We present F5R-TTS, a novel text-to-speech (TTS) system that integrates Group Relative Policy Optimization (GRPO) into a flow-matching based architecture. By reformulating the deterministic outputs of flow-matching TTS into probabilistic Gaussian distributions, our approach enables seamless integration of reinforcement learning algorithms. During pretraining, we train a probabilistically reformulated flow-matching based model which is derived from F5-TTS with an open-source dataset. In the subsequent reinforcement learning (RL) phase, we employ a GRPO-driven enhancement stage that leverages dual reward metrics: word error rate (WER) computed via automatic speech recognition and speaker similarity (SIM) assessed by verification models. Experimental results on zero-shot voice cloning demonstrate that F5R-TTS achieves significant improvements in both speech intelligibility (a 29.5% relative reduction in WER) and speaker similarity (a 4.6% relative increase in SIM score) compared to conventional flow-matching based TTS systems. Audio samples are available at https://frontierlabs.github.io/F5R.

Paper Structure

This paper contains 11 sections, 10 equations, 5 figures, 2 tables.

Figures (5)

  • Figure 1: We conducted zero-shot voice cloning experiments comparing three distinct models across different datasets. The evaluation was performed from two key perspectives: speaker similarity (measured by SIM) and semantic accuracy (measured by WER). Higher SIM and lower WER indicate superior performance.
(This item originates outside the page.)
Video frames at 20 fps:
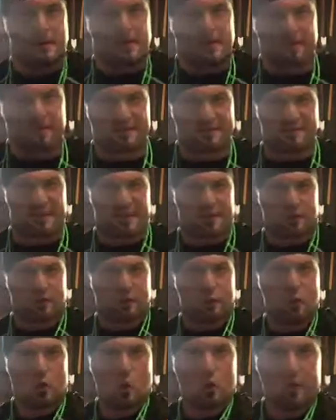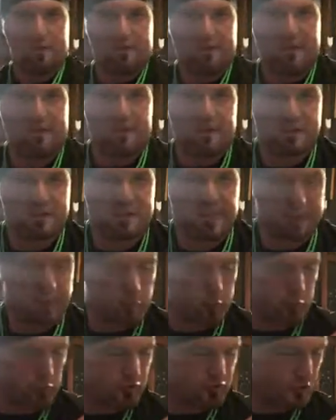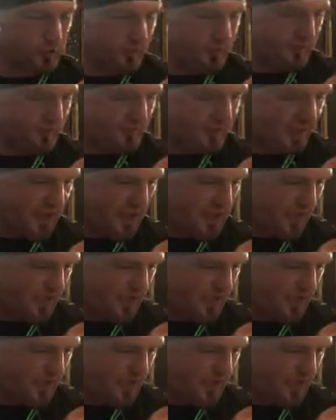Never settle. Always fight for the scum. You want to show my find the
  • Figure 2: The backbone of F5R-TTS, which is derived from flow-matching based TTS model. The most significant difference in our model is the modification of the final linear layer to accurately predict probability distributions for each flow step.
  • Figure 3: The pipeline of the GRPO phase. We employ an ASR model and a speaker encoder to derive rewards, which is subsequently used to optimize the policy model. KL divergence is incorporated as the penalty term to enhance training stability during GRPO phase.
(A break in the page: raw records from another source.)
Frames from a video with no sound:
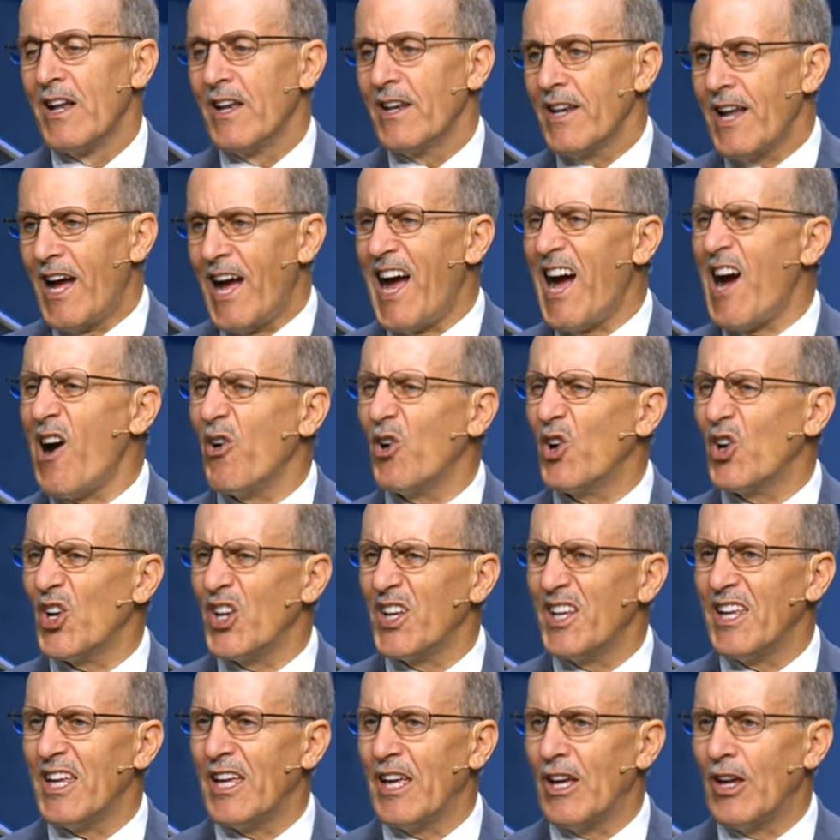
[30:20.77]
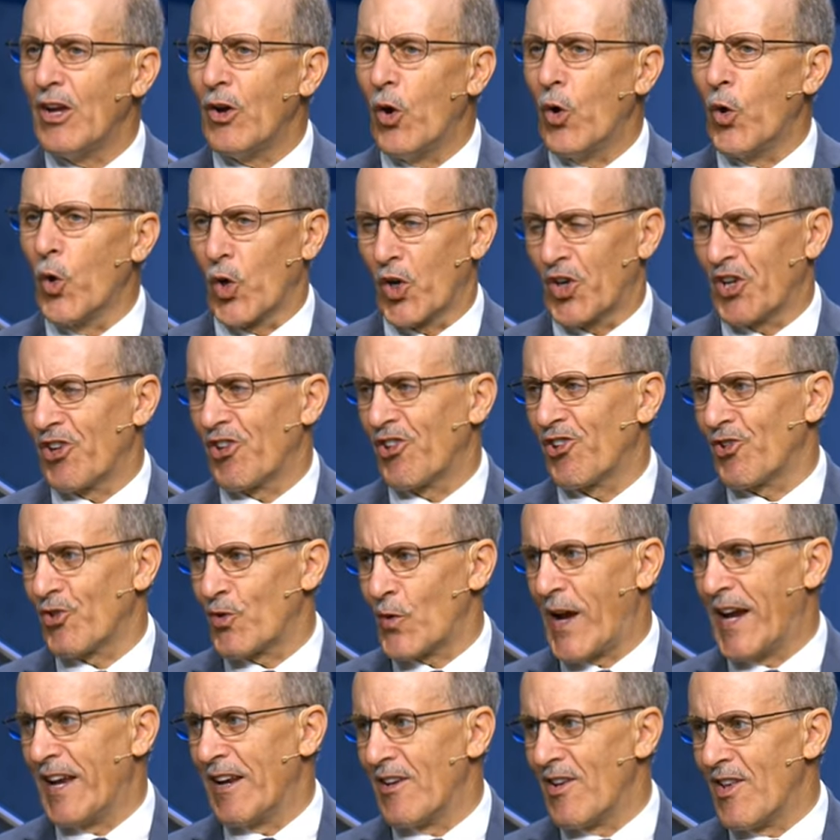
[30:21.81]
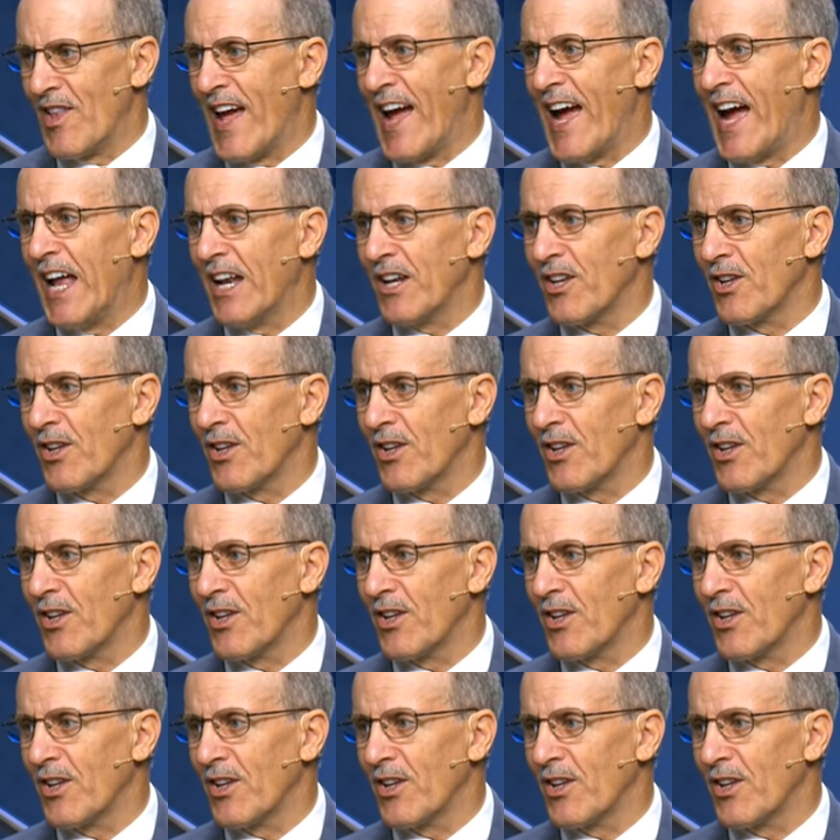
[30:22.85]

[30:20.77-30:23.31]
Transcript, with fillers: Now, how could he orchestrate that?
  • Figure 4: The visualization of speaker similarity by t-SNE. From left to right, three columns correspond to F5, F5-P, and F5-R, respectively. Each small number in the graph is an utterance sample. Different numbers or colors correspond to different target speakers. Numbers with an asterisk mean reference utterances of the target speaker whom the number stands for. Numbers without an asterisk refer to synthesized utterances. And some badcases are marked out with red arrows.
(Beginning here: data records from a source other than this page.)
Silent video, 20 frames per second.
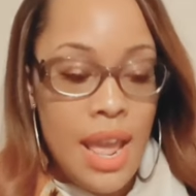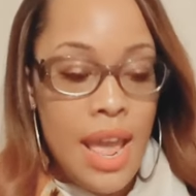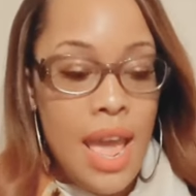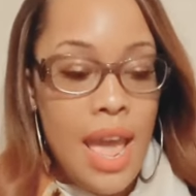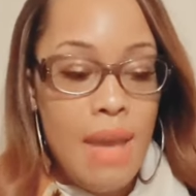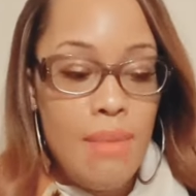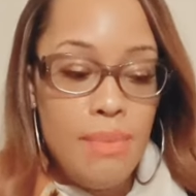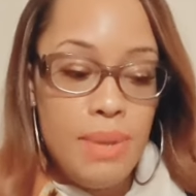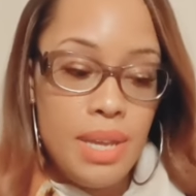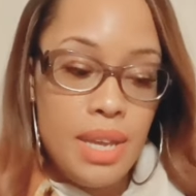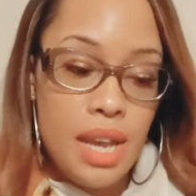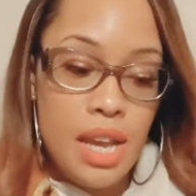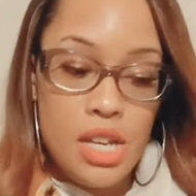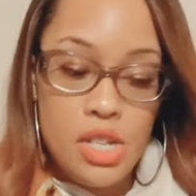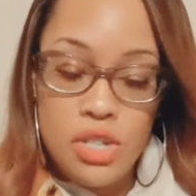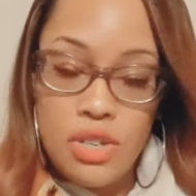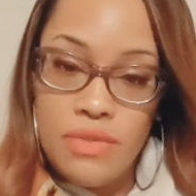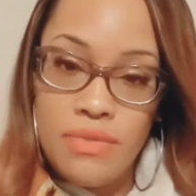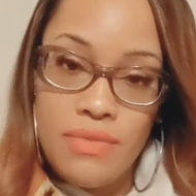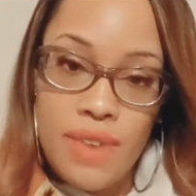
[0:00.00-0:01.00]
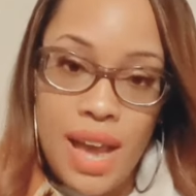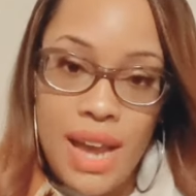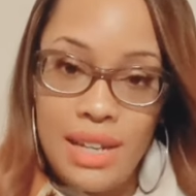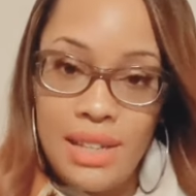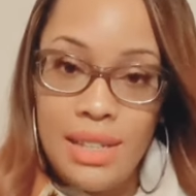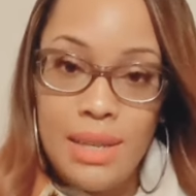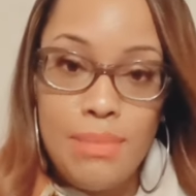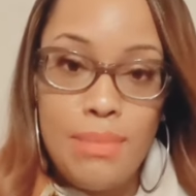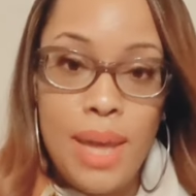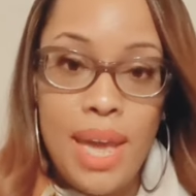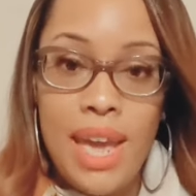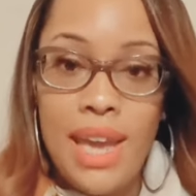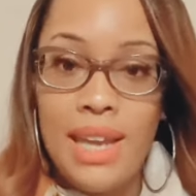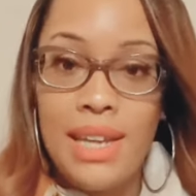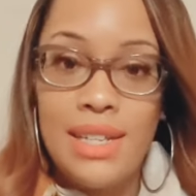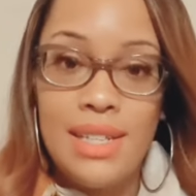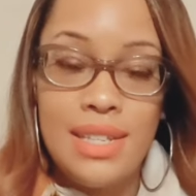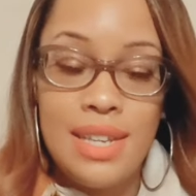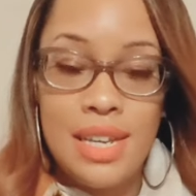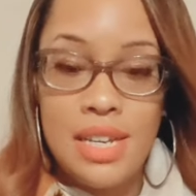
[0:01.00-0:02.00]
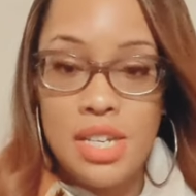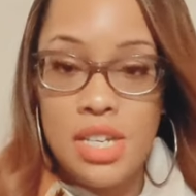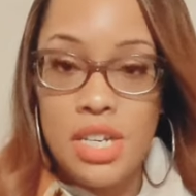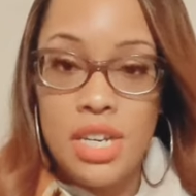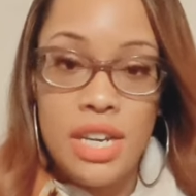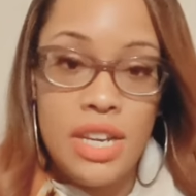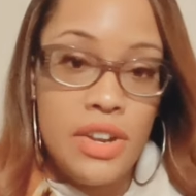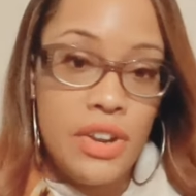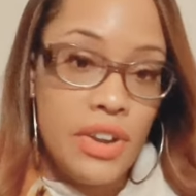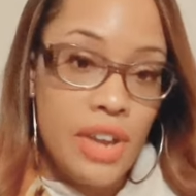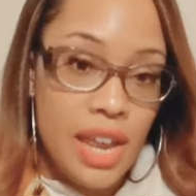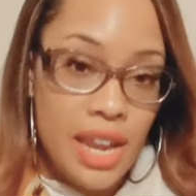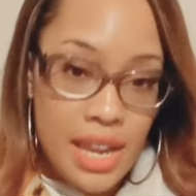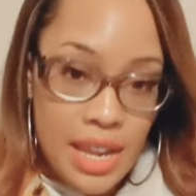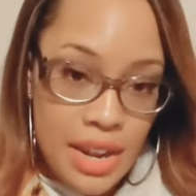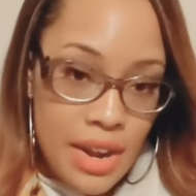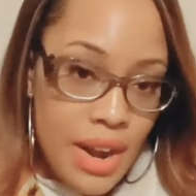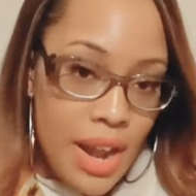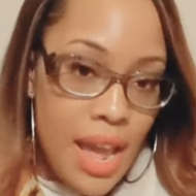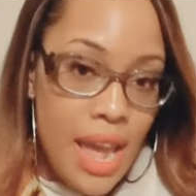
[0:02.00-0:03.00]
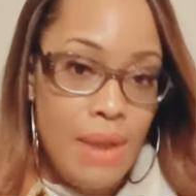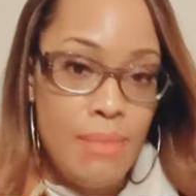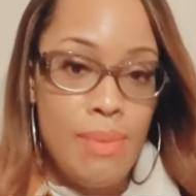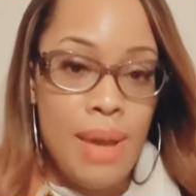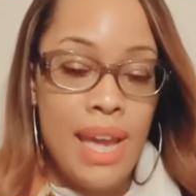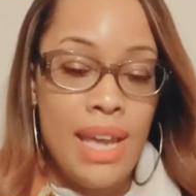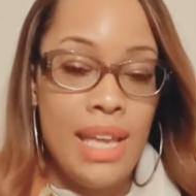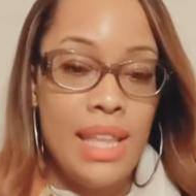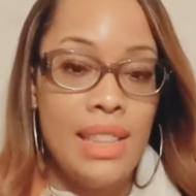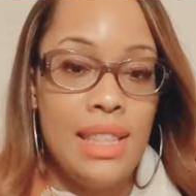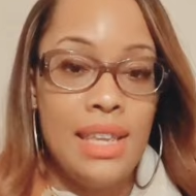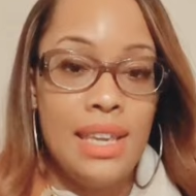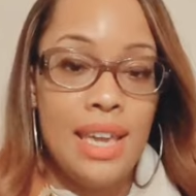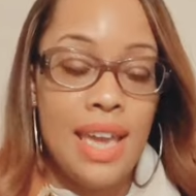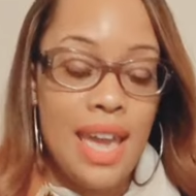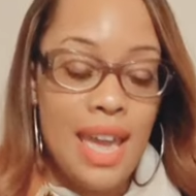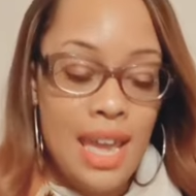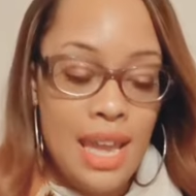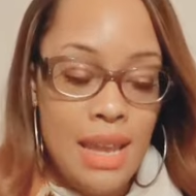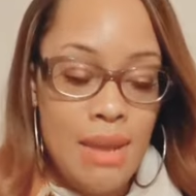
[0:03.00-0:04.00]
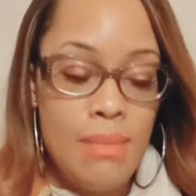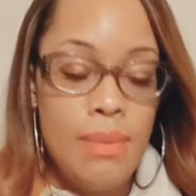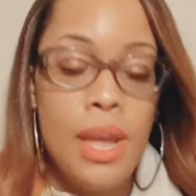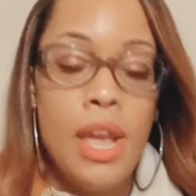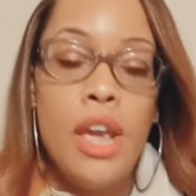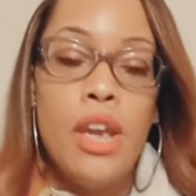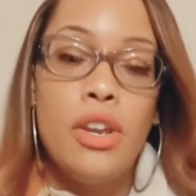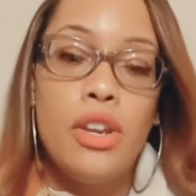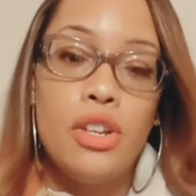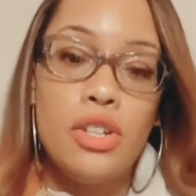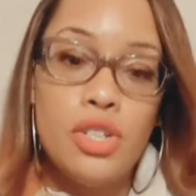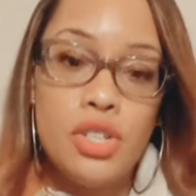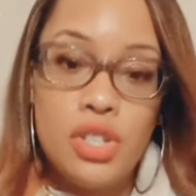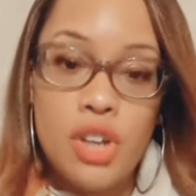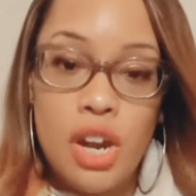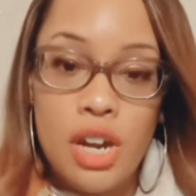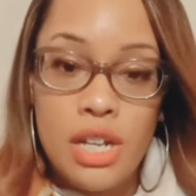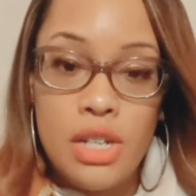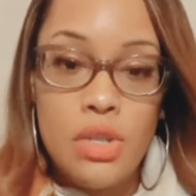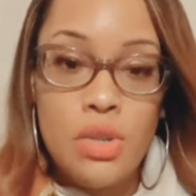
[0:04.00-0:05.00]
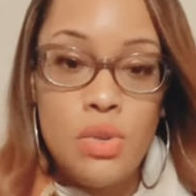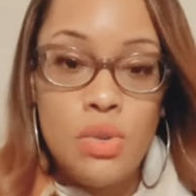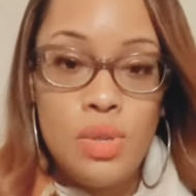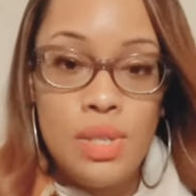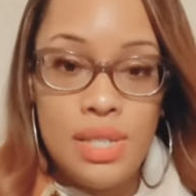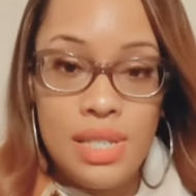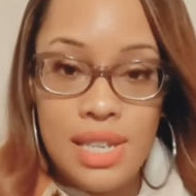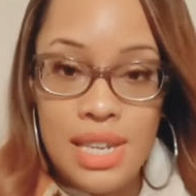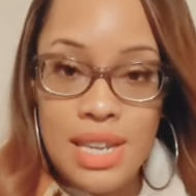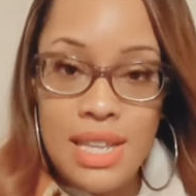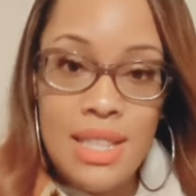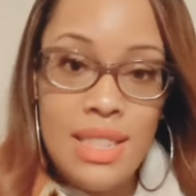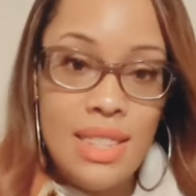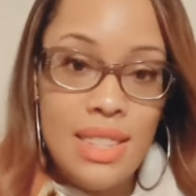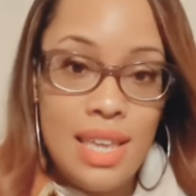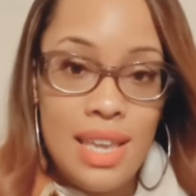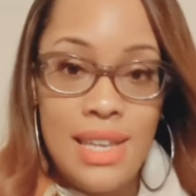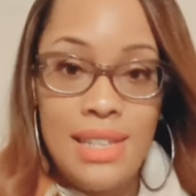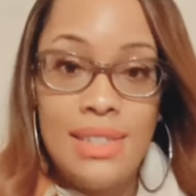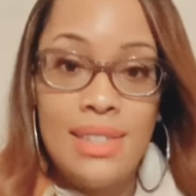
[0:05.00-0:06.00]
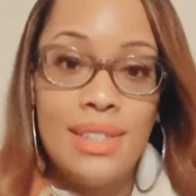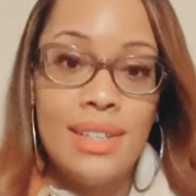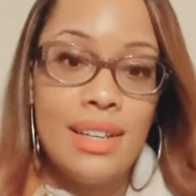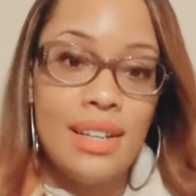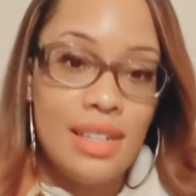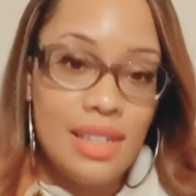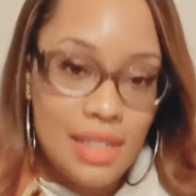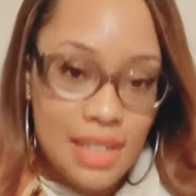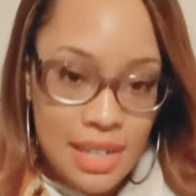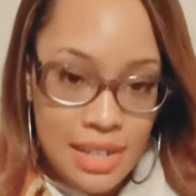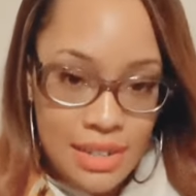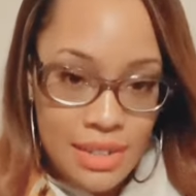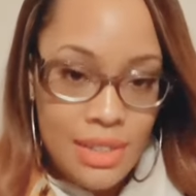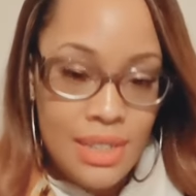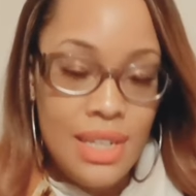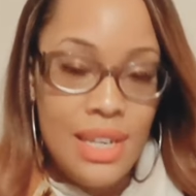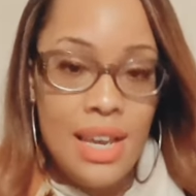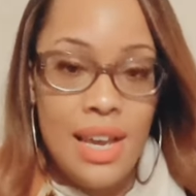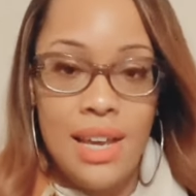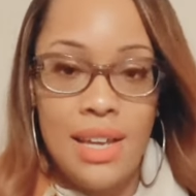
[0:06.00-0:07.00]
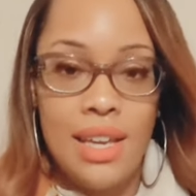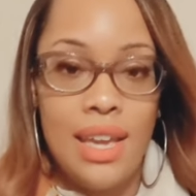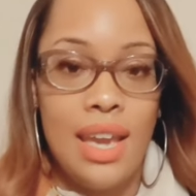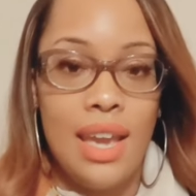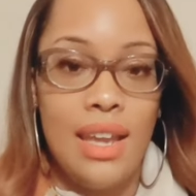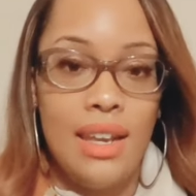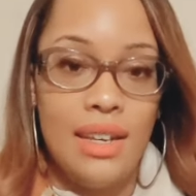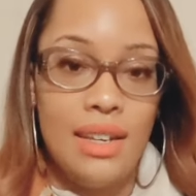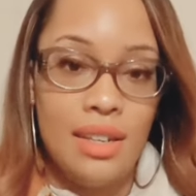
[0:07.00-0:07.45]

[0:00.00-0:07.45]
And because you're finally paying attention and you're getting your head back in the game, you're starting to see things clearly again.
  • Figure 5: The global variance of ground truth speaker utterance and synthesized utterances from different models. In each subgraph, the horizontal axis represents the mel bins number and the vertical axis represents the variance. And there are 4 GV curves in each subgraph corresponding to different sources. The corresponding relationship of the curves is shown in the legend where gt means ground truth.